Evaluating prompts locally with Ollama and PromptLab

Evaluating prompts locally with Ollama and PromptLab

Developing a Gen AI app that works reliably is a big challenge in today's industry. Even the most advanced AI models can generate misleading, inaccurate, or harmful outputs if not properly evaluated. Over the last two years, we’ve seen the rise of some great evaluation libraries, yet end-to-end prompt experimentation and productionization remain unnecessarily complex. As a result, many of us rely on manual prompt testing and ‘vibe checks’ instead of proper evaluation before deploying to production.

In this article, we shall see how to use PromptLab to implement end-to-end prompt experimentation locally.

Code

The complete code is available here - promptlab/samples/quickstart

Consider starring the PromptLab repo to show your support and encourage the developers.

Tools

  1. Ollama - to serve LLM models locally
  2. PromptLab - a lightweight python library to manage prompts and experiments

Use Case

Ever heard of overburdened teachers struggling to review countless essays? In this article, we’ll develop a prompt to help them generate effective feedback more efficiently.

To better understand the use case, let's examine a sample essay and the feedback provided by the teacher.

Topic
------
An interest or hobby that you enjoy

Submitted Essay
------------------
One hobby I really enjoy is playing chess. I love how every game is different and makes me think carefully about my next move. It’s exciting to plan strategies and try to outsmart my opponent. Sometimes, I play against friends, and other times, I practice online. Chess helps me stay focused and teaches me patience. I also enjoy watching professional chess matches to learn new tactics. It feels great when I win a game after a tough battle. Playing chess is not just fun—it also makes me smarter!

Feedback
----------
Grammar & Spelling – The grammar and spelling are mostly correct, with no major mistakes. Sentences are structured well, making the essay easy to read. 

Clarity & Fluency – The writing flows smoothly, and ideas are expressed clearly. However, some sentences could be slightly more detailed to enhance explanation. 

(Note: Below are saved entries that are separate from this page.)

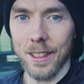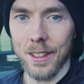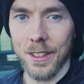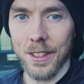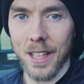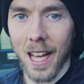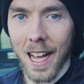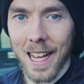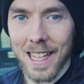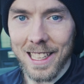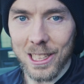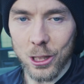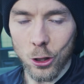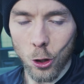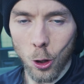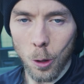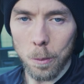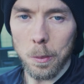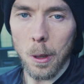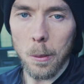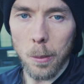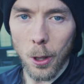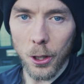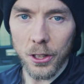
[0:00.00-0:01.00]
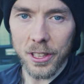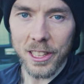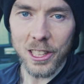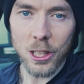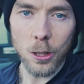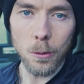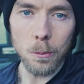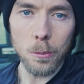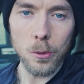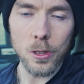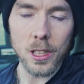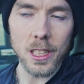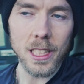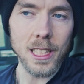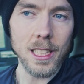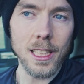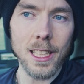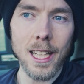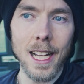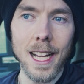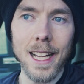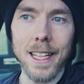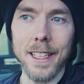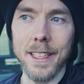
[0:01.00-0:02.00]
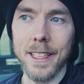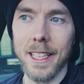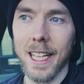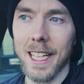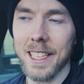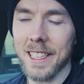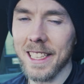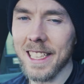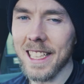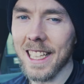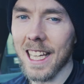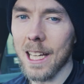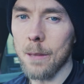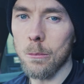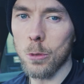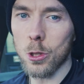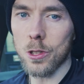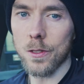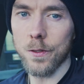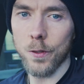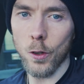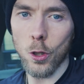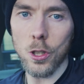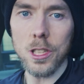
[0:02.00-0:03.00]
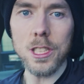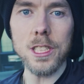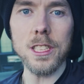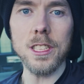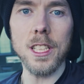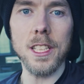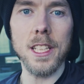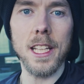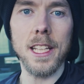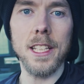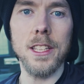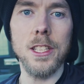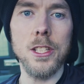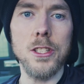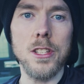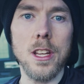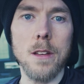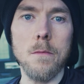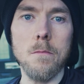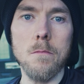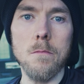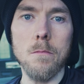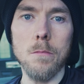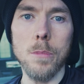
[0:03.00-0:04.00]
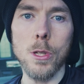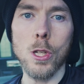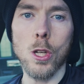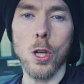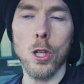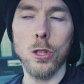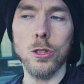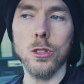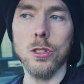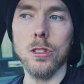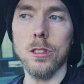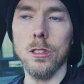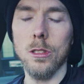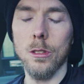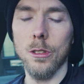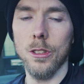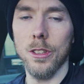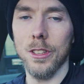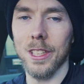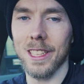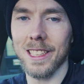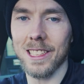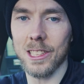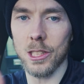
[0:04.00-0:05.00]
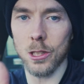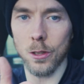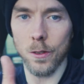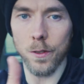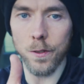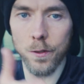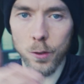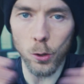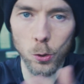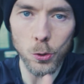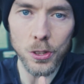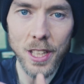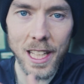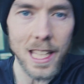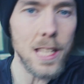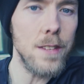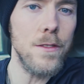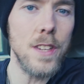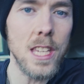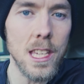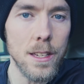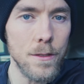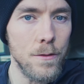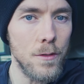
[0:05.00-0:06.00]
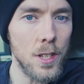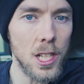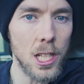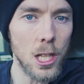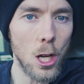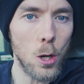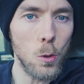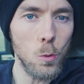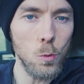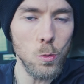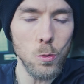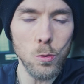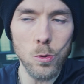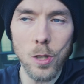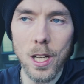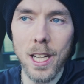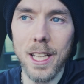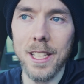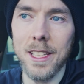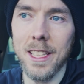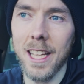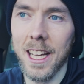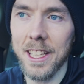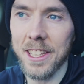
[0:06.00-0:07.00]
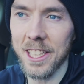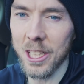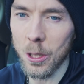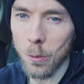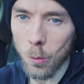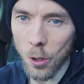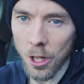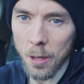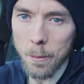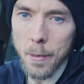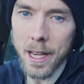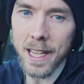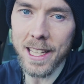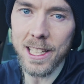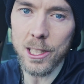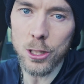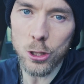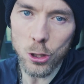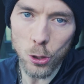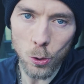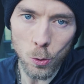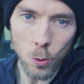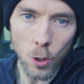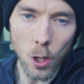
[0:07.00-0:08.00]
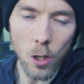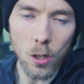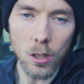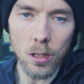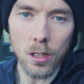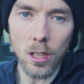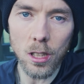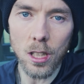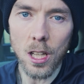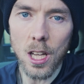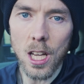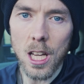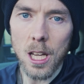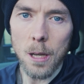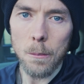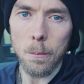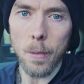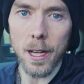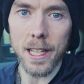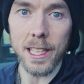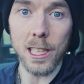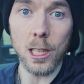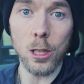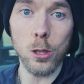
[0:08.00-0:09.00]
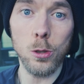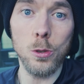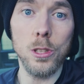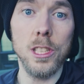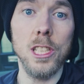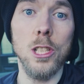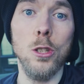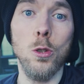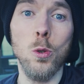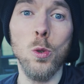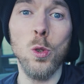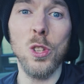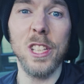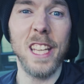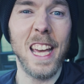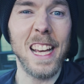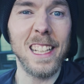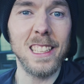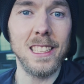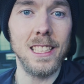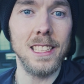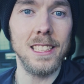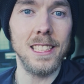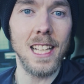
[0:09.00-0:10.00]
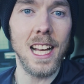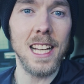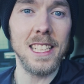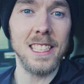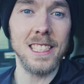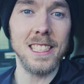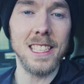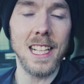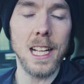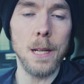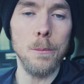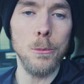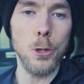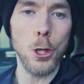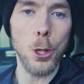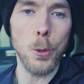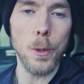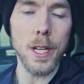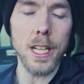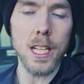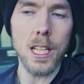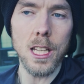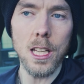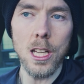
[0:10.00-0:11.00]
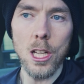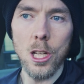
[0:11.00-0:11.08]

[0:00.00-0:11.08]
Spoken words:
That is upper body complete, and I didn't get much footage today in the gym because this is a full day of eating video and I didn't want to make it too long by including all the exercises that I'm doing.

Content & Relevance – The essay stays on topic and explains why chess is enjoyable. It includes personal experiences and reasons, making it engaging. Adding more examples of specific strategies or memorable games could make it even stronger. 

Structure & Organization – The essay has a clear beginning, middle, and end. The introduction introduces the topic well, and the conclusion wraps it up nicely. A transition between some sentences could improve the overall flow.         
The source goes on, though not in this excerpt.